§ **BRIEF**: Set down each entry as it stands. Skip the pictures.

[Records excerpted from a collection]
• • • • • • •

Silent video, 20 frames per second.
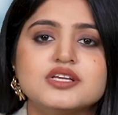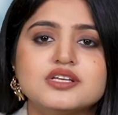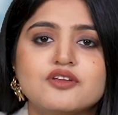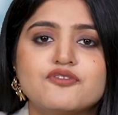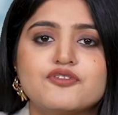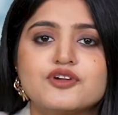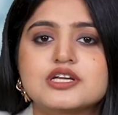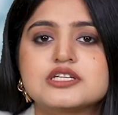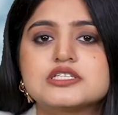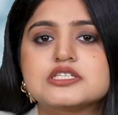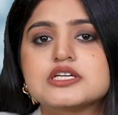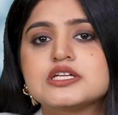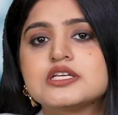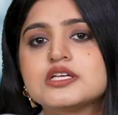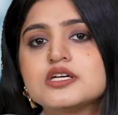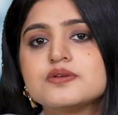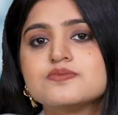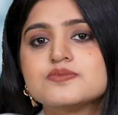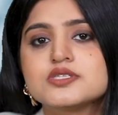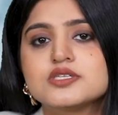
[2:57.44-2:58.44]
significant
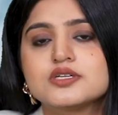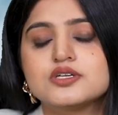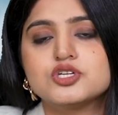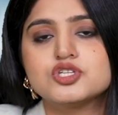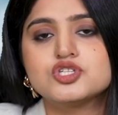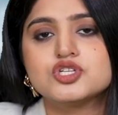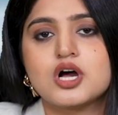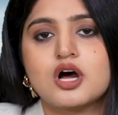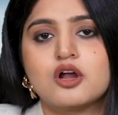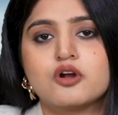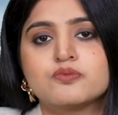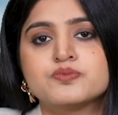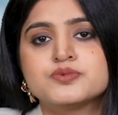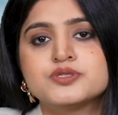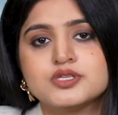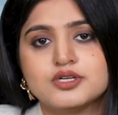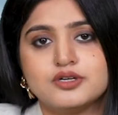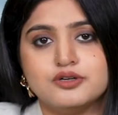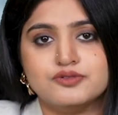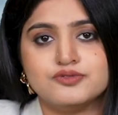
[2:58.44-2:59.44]
income surge are
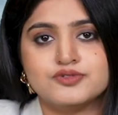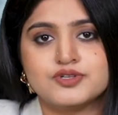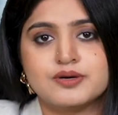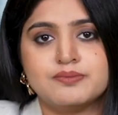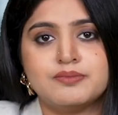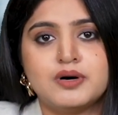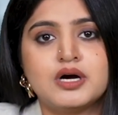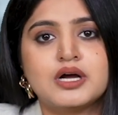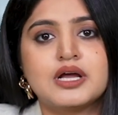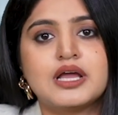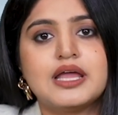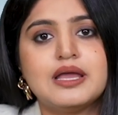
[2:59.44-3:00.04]
observed among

• • • • • • •

§ **RESULT FOR THIS EXERCISE**:
Silent video, 20 frames per second.
[2:57.44-2:58.44]
significant
[2:58.44-2:59.44]
income surge are
[2:59.44-3:00.04]
observed among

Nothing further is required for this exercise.